Seventh step: Interpretation and use of predictions
Speed predictions are made every day for every hour for the coming 4 days. Since comparing speed between locations doesn’t say much on it self, e.g. on the ring of Ghent you will always drive slower than on a highway such as the E40, the predictions are compared with the maximum speed of the location. The higher this number the less traffic, the lower the more traffic (this parameter is called fluency). The results are displayed in Power BI as a heat map, where red means that the speed is lower than the maximum speed and as such, there is a lot of traffic and green means no traffic.
What I learned during my internship
- Python is one of the most important programming languages for data science
- There are numerous Python modules for about everything you can think of
- If you want to loop through your data, standard loops (for, while) are very slow, pandas and numpy vectorisation are much faster
- The data engineering part of a data science project can not be underestimated; it takes about 80% of time of the entire project; making predictions is rather easy by making use of the Python library Sci-kit learn.
- Without technologies such as data lakes or blob storage you can’t collect massive amounts of data (big data)
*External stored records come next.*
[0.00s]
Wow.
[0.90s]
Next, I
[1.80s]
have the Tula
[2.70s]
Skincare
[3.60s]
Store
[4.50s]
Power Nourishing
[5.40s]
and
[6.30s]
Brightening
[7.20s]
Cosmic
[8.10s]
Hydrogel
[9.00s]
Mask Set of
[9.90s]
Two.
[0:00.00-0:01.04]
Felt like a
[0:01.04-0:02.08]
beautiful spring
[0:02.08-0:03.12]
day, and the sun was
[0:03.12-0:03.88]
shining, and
- A data lake is a repository in the cloud where you can store folders and files that don’t have to be structured in any way and can contain any file type.
- Instead of saving pandas DataFrames as .csv files in the data lake, .parquet are much better because they are a lot smaller in size and optimized for read and writes.
- Azure Functions Apps are very interesting to make your code run automatically, and only requires some monitoring to check if everything still works like it should.
- To turn Python code into Azure Functions it is very important to specify your timezone if you use timertriggers, because when you run the code locally it automatically runs in your timezone without the need to specify it. But when you deploy the function the app runs in the UTC standard timezone. This problem can be overcome with the pytz module in Python.
- Apache Airflow is great for scheduling and monitoring workflows and it is open-source
- The more data you collect the more accurate your model will become. At the beginning you may be plagued with an overfitting model. So retraining your model over time is very important.